New Genetic Study: LAMP

Local Ancestry in adMixed Populations

A new study by Dr. Eran Halperin of ICSI, along with his UCB and CMU colleagues, provides a means of pinpointing the ancestry of each position on an individual's genome. This information can reveal complex ancestral history, which can then be used to study genetic diseases.

Large-scale genotyping of SNPs (single nucleotide polymorphisms, mutations that occured once in history and were then passed on through heredity and became prevalent in a population) has been used extensively to identify markers that are associated with diseases. There are ~10 million SNPs in the human genome that differ between individuals.

The pattern of genetic differences between individuals varies across populations. In studies that involve more than one population, spurious associations between an SNP and a disease might be found due to the differences in these patterns and not due to the disease. In order to overcome this, methods exist to estimate the ancestry of each individual in a study, based on his or her genome. Until recently, accurate methods for finding the ancestry of individuals of recently admixed populations (such as African Americans, Latin Americans, and diverse urban populations such as San Francisco) did not exist. In these populations, each position in the genome could have been transmitted from a different ancestry.

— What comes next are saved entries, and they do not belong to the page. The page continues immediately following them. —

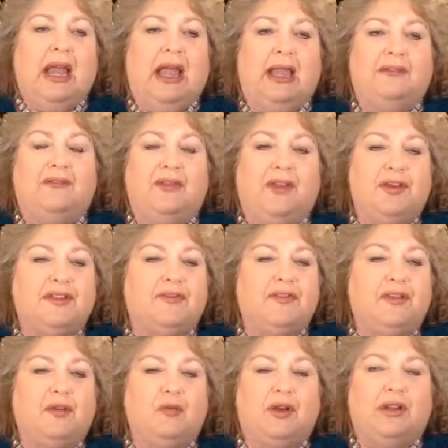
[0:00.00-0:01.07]
And for those of
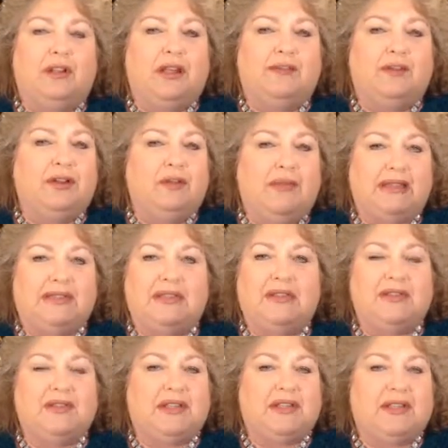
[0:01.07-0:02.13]
you that want to leave a little
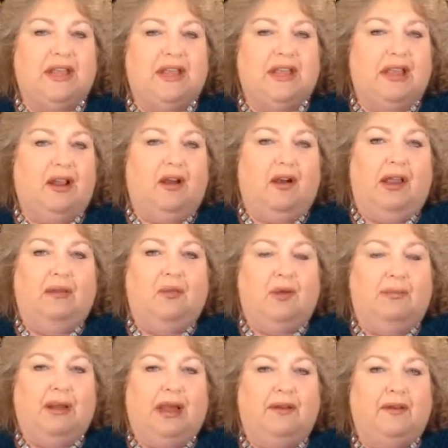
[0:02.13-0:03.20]
message and say hi and
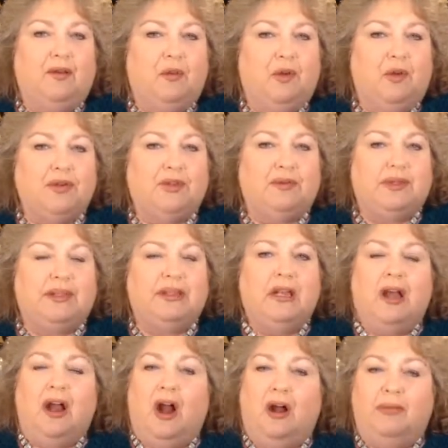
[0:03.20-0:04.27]
what part of the world you're in,
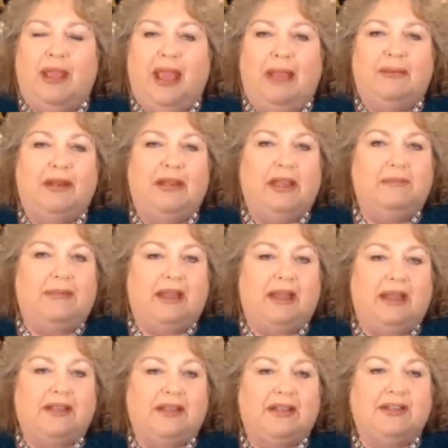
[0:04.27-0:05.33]
I'll be happy to get
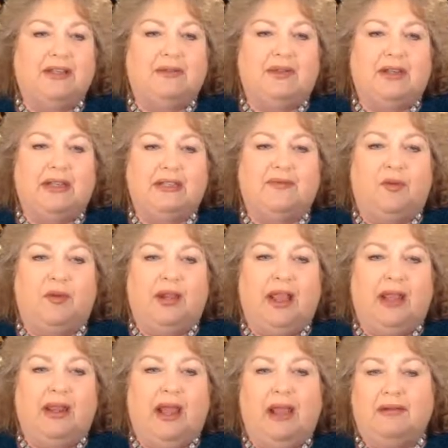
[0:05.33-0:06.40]
back to you in the next
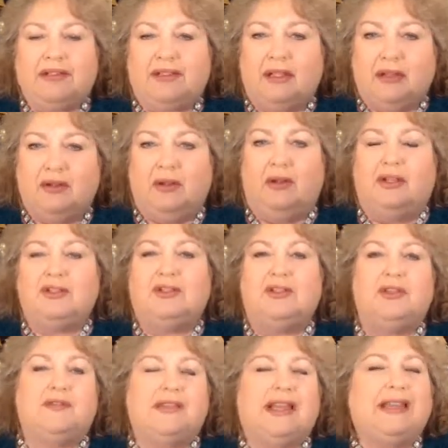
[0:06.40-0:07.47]
48 hours and acknowledge
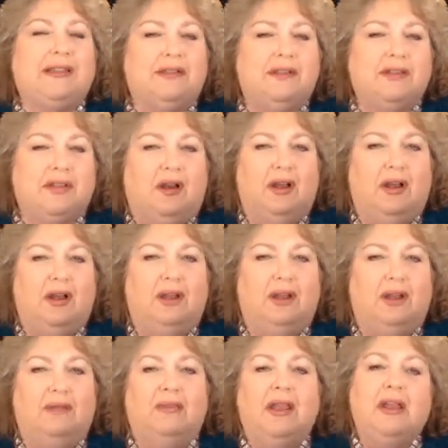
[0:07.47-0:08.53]
that you've taken the
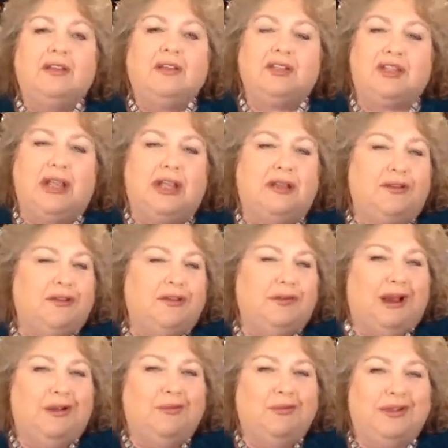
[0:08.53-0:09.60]
time to share who you
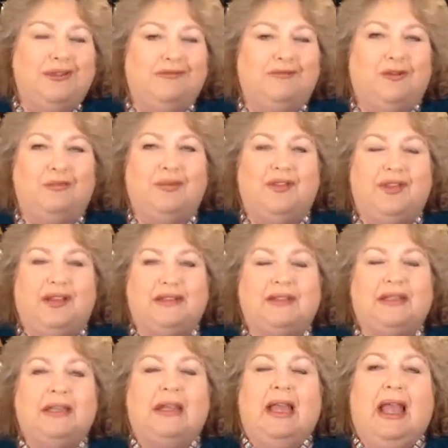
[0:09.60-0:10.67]
are and where you're from with
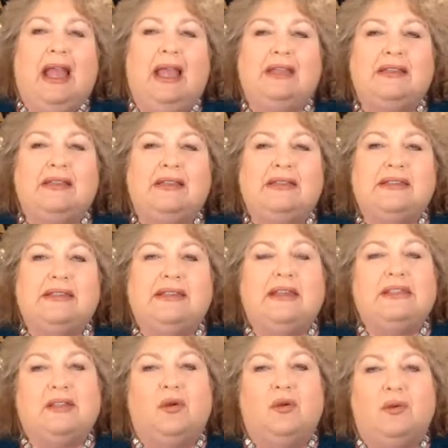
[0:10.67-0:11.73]
us. And
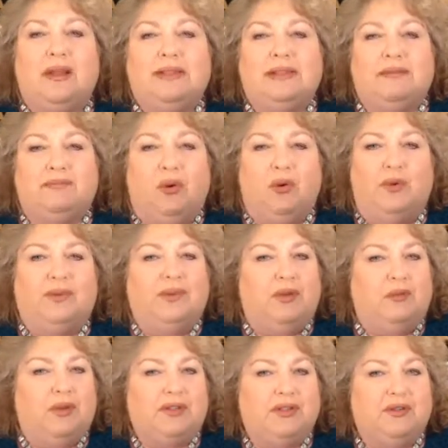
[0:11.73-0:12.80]
it's always important
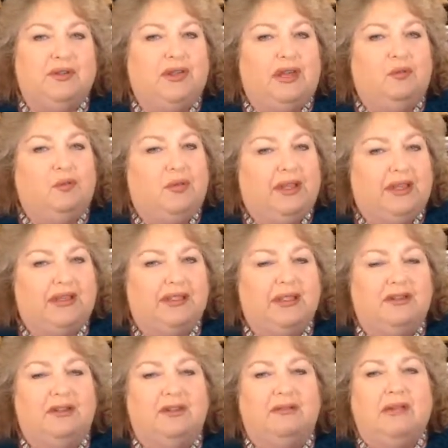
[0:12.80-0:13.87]
that we do that and we
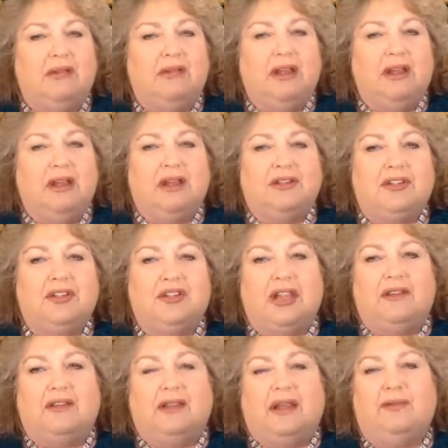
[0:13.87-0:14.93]
continue to
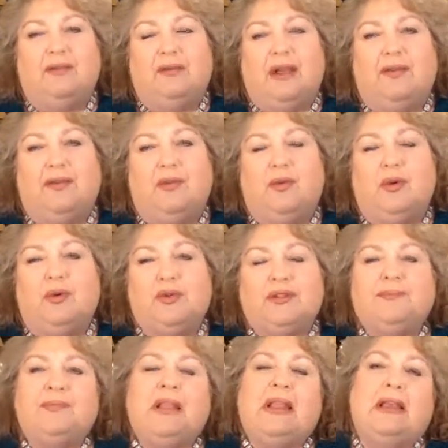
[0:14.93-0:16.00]
share the love around the world.
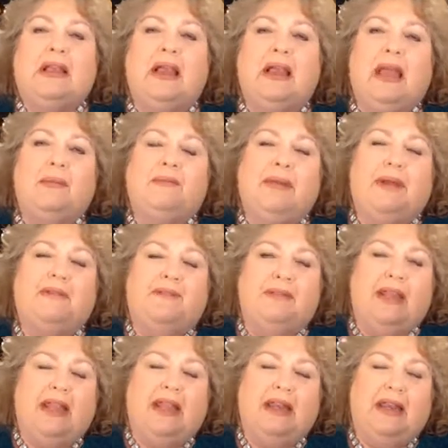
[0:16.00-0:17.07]

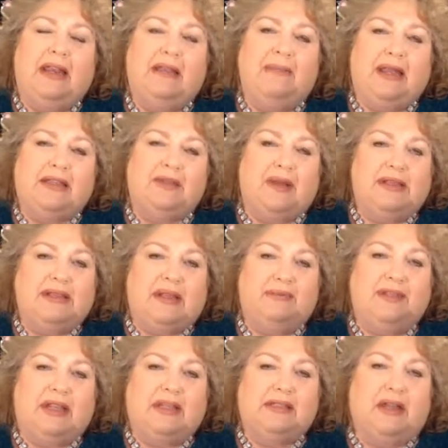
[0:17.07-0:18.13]
But getting back to our
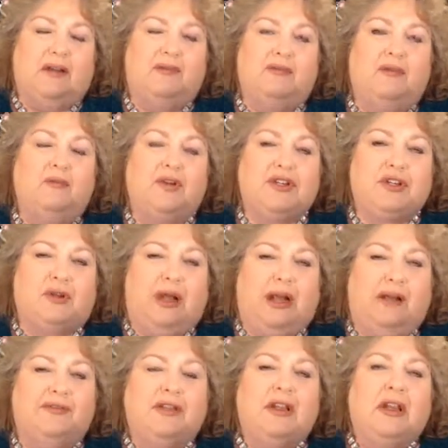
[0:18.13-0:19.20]
subject of
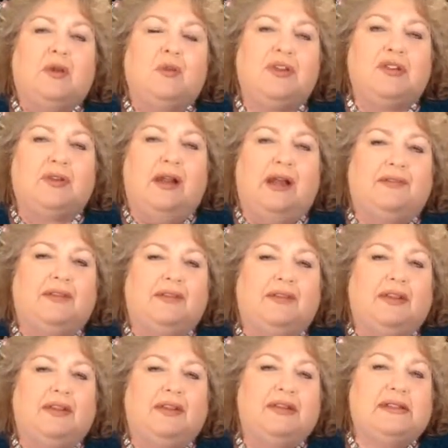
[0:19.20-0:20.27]
wishcraft, wishcraft
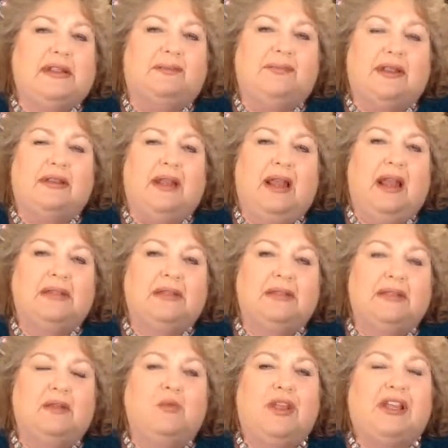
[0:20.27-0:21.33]
is something that, as I
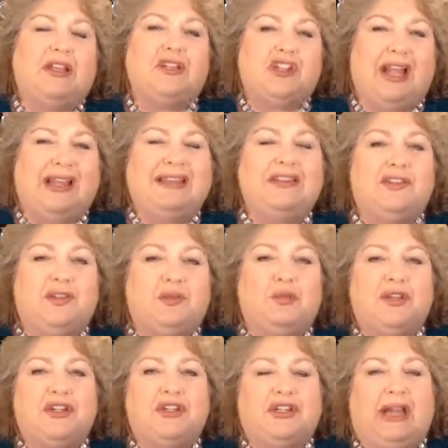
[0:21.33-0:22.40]
said, we can change the
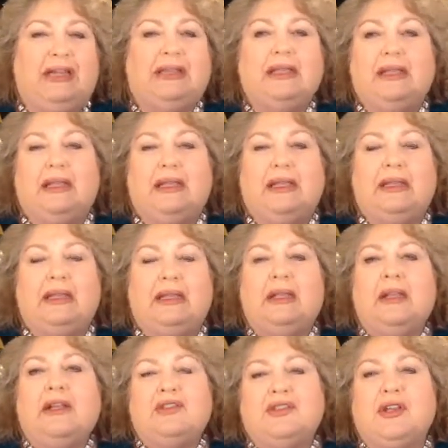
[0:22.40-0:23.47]
wish daily.
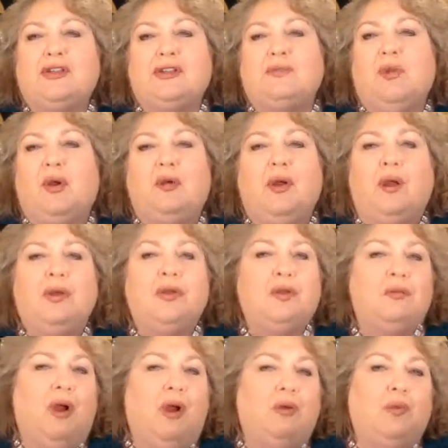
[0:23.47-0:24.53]
So tomorrow
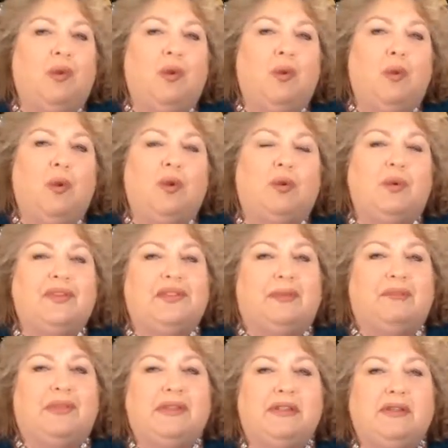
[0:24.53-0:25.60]
you might want to work with
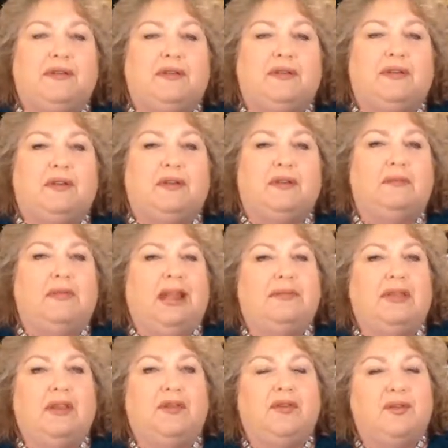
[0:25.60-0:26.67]
something different.
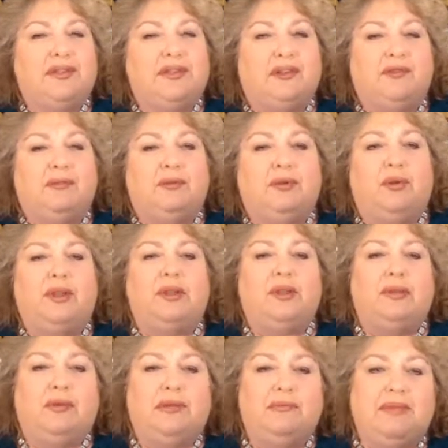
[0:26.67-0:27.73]
Maybe if you're self-employed
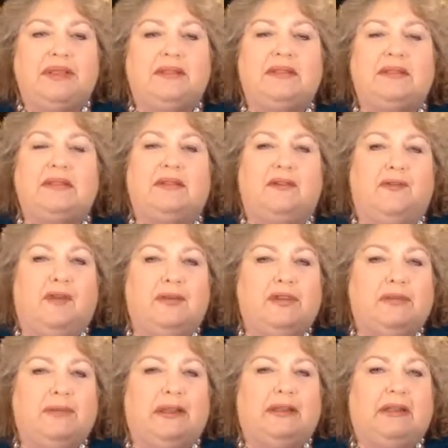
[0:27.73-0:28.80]
and you're in business and the
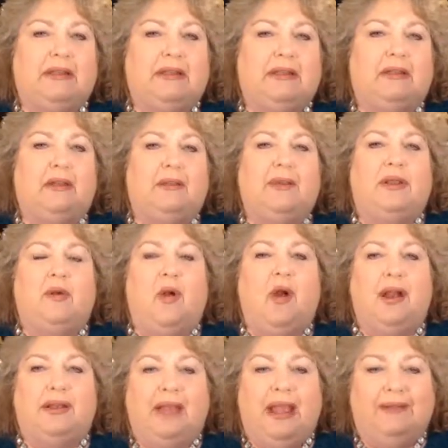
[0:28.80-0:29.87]
phone's been a little bit
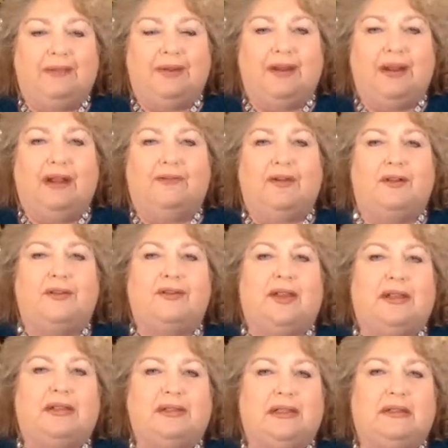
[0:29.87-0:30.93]
quiet and you haven't got enough
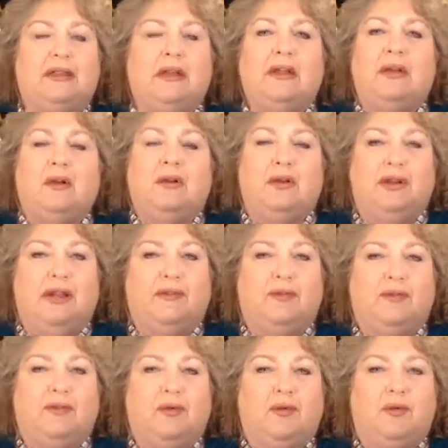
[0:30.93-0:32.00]
contracts in or
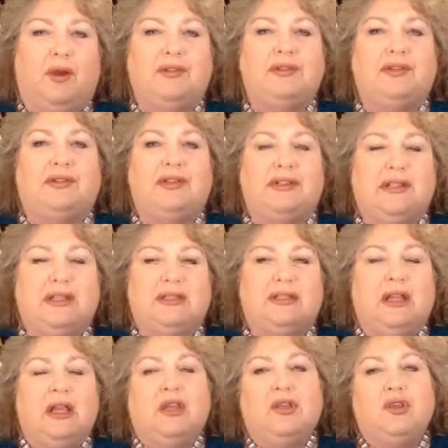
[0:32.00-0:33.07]
enough quotes on your desk,
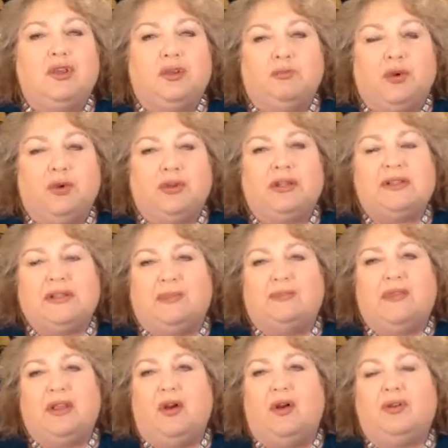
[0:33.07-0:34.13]
you could put
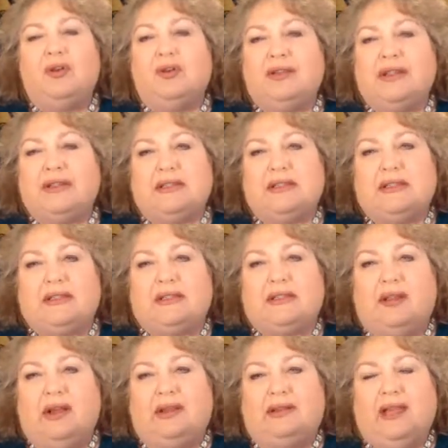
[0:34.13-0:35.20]
something on your list
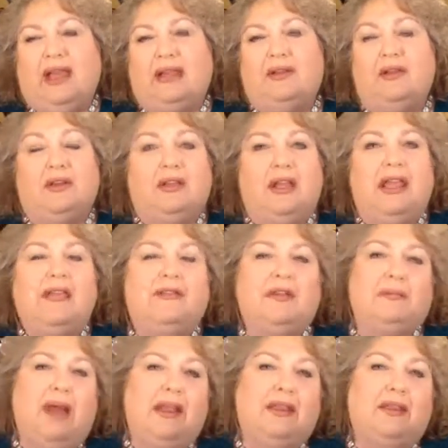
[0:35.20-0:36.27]
like that. You could
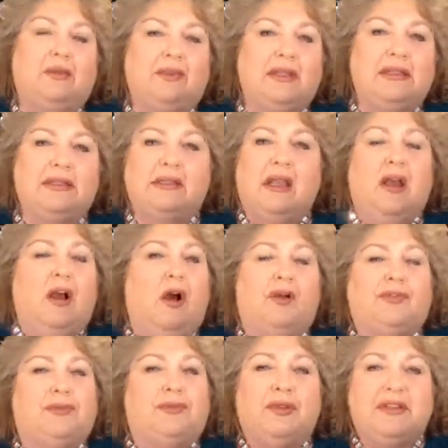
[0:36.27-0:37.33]
even make your list
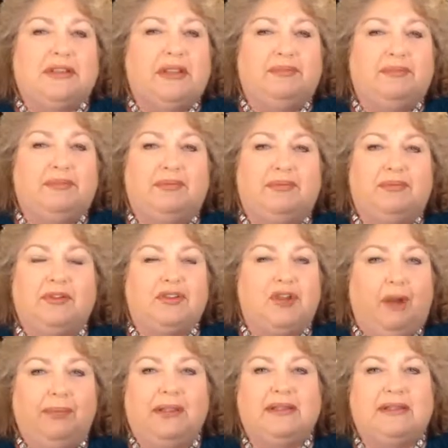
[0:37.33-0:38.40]
on 3 separate
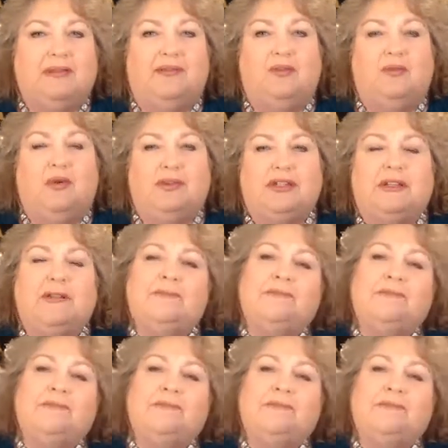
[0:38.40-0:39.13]
topics if you want.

The new method developed by Eran Halperin with Sriram Sankararaman (UC Berkeley), Srinath Sridhar (Carnegie Mellon University), and Gad Kimmel (ICSI and UC Berkeley) called Local Ancestry in adMixed Populations (LAMP), which is published in the February issue of American Journal of Human Genetics, is able to identify the ancestry of each position in the genome for individuals from admixed populations. The researchers performed extensive simulation studies to evaluate their method, and have shown that it is highly accurate and can precisely identify ancestral regions in the genome for typical cases of individuals that are a mix of two or three populations.

The main motivation for applying LAMP to genetic data is to avoid spurious results in disease association studies. However, LAMP will also be useful in improving studies of diseases that are especially prevalent in specific populations. For instance, Multiple Sclerosis (MS) is much more common in Northern European populations than in others, and Alzheimer's disease is more common in African Americans than in Caucasians. The combination of this variation in prevalence, together with methods such as LAMP, can be used to study these diseases through studies known as admixture mapping. As an example, in MS one can genotype African-American cases and search for regions in the genome that are of Northern European ancestry. Since MS is more prevalent in Northern Europeans than in Africans, such genomic regions are suspected to be related to MS. The LAMP method accurately provides the ancestry of every single SNP in a person's genotype, enabling scientists to perform such admixture mapping studies more accurately than ever before.